The South Dakota Supreme Court deals a blow to victim's rights (Legislators, are you listening?)
Crime victims are not entitled to full replacement value for property that is damaged or destroyed, the South Dakota Supreme Court ruled Wednesday.Read it all here. And am I the only one who thinks that's crazy talk? This one is going to need to be fixed in the legislature, and fast.
The decision came in a Custer County case that involved Jerrold Ray Martin. He pleaded guilty last year to destroying property owned by Michael and Paula Kear of Buffalo Gap.
After Martin got into an argument with the couple at a bar, he went to their home and destroyed virtually everything in it on Christmas Eve 2004. Among things smashed and destroyed were bookcases, a computer, antique lamps, several guns, an aquarium, an oriental rug and a couch.
“None of the listed values were a reflection of fair market value, nor did they contain any diminution for wear and tear,” wrote Chris Beesley, Martin’s attorney.
The Kears are not owed the original prices they paid for things or current prices to replace them as new, Beesley continued.

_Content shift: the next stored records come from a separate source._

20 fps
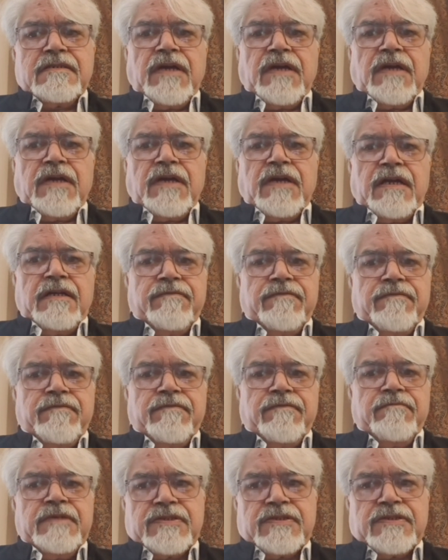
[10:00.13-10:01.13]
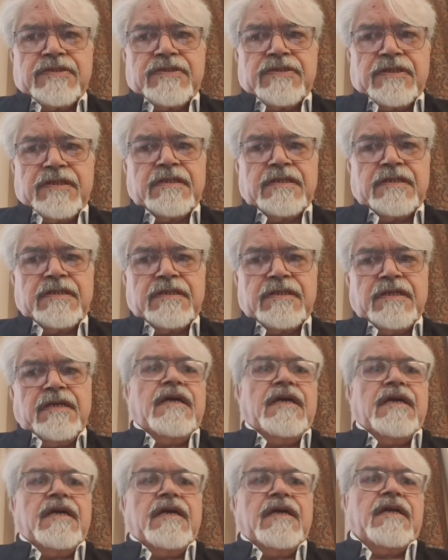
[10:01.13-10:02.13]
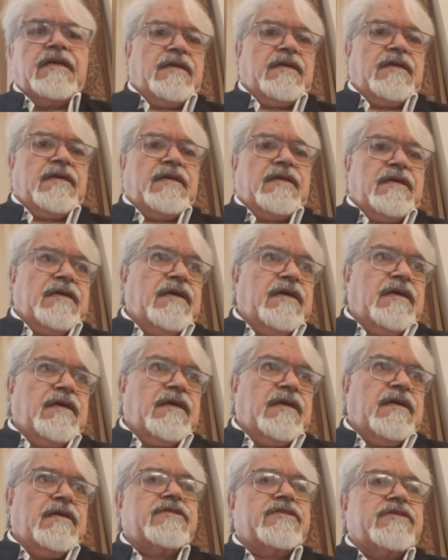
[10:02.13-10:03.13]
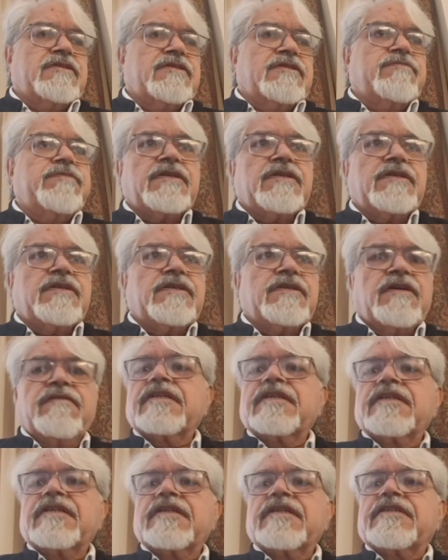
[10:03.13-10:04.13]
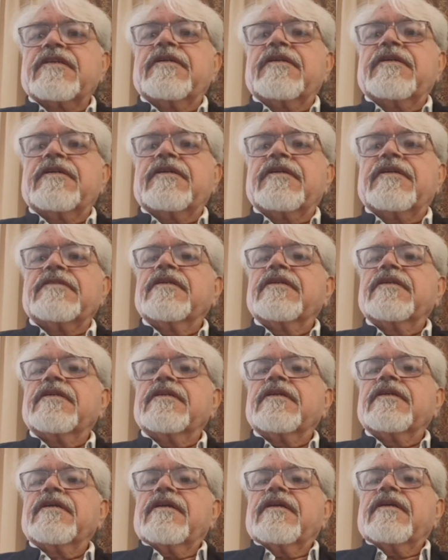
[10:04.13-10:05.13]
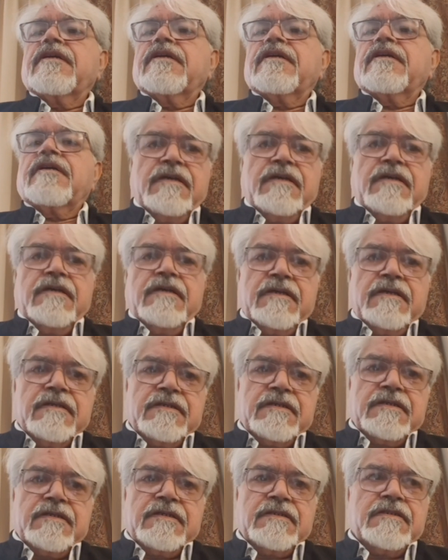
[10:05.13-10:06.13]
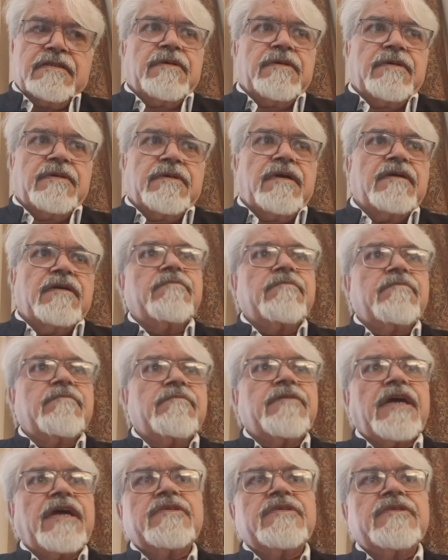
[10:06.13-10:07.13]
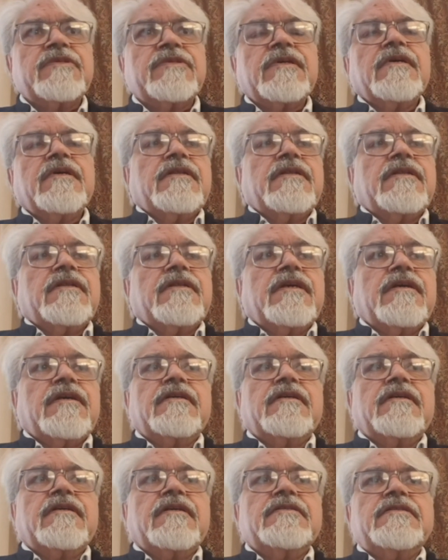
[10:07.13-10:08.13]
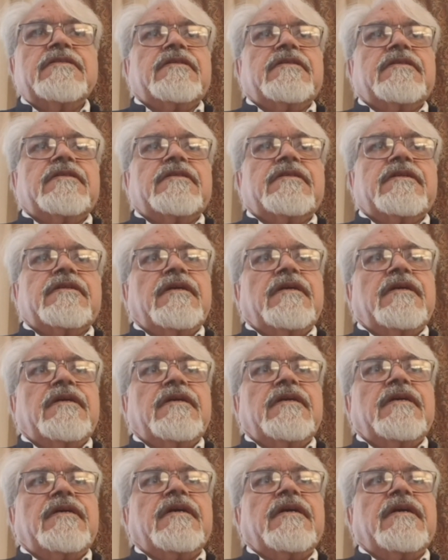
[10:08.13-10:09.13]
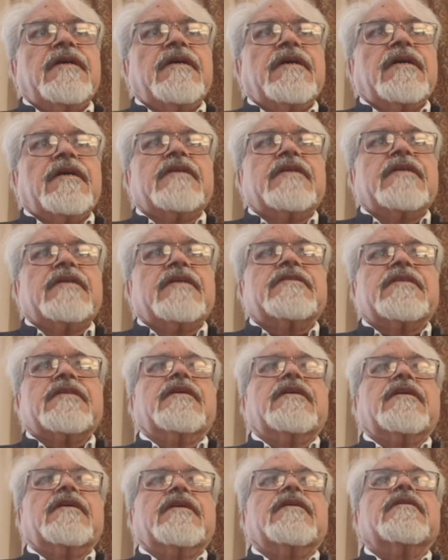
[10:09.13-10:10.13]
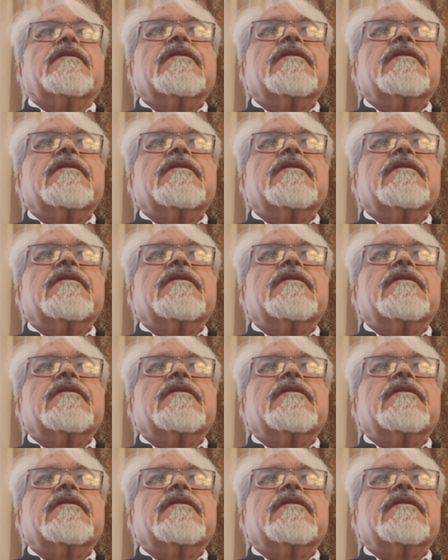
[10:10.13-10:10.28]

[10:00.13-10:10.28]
some kind of mistrust and suspicion of extramarital relationship. Or sometimes the girl gets a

The Supreme Court agreed, sending the issue back to Tice for refigured damages
Deputy Attorney General Craig Eichstadt had argued that restitution should place people in basically the same position as they were in before becoming crime victims.
“It would be unjust to force them to accept secondhand or substandard items as a replacement for their destroyed property,” the state lawyer wrote.
“The victims are not being unjustly enriched, but it would be unjust to force them to accept secondhand or substandard items as replacement for destroyed property,” Eichstadt added.
If, for example, I have a couple of juvenile delinquents in the neighborhood who lack for parenting, and they decide to come in and destroy my belongings, aside from making sure they're incarcerated, I'm going to turn in a claim for my property to my insurer.
I carry replacement value coverage for my property, so aside from my deductible, I'll be made whole. But now, it's my insurer (and their premium payers) who will be screwed. Because while they'll pay replacement to me, the State Supreme Court is saying that all they can possibly recover from the criminals is A.C.V. (Actual Cash Value), which can leave a huge gap that all premium payers will have to make up for in higher insurance premiums.
And what about the people who carry no insurance, or only actual cash value coverage? They're even worse off. Because now they won't at least have an insurer going to bat for them. And now they're going to be victimized twice.
While the court is noting that they can recover the actual cash value of the property, from spending several years as an investigator for the Division of Insurance, and over 15 years as an auctioneer (who has done personal property appraisals myself), I can tell you with first hand knowledge that while something might be worth "X" it is not a guarantee that you can find one of equal age and wear for that cost. So, while an adjuster or appraiser might value your big screen TV at $500 because of age and depreciation, just try to go buy one in Buffalo Gap (as the victims in this case were from) for that price. It isn't going to happen.
And so not only are they left without their property because of a crime, now they can't afford to replace it because of a system that is more interested in being fair to the criminal than the victim.
Believe me, as a member of a family being reimbursed over $160,000 (taken criminally) at the nominal rate of $250 a month, I've got plenty of issues with how victims are taken care of in South Dakota.
Hopefully legislators can fix this problem before many other victims are re-victimized by the system that's supposed to support them.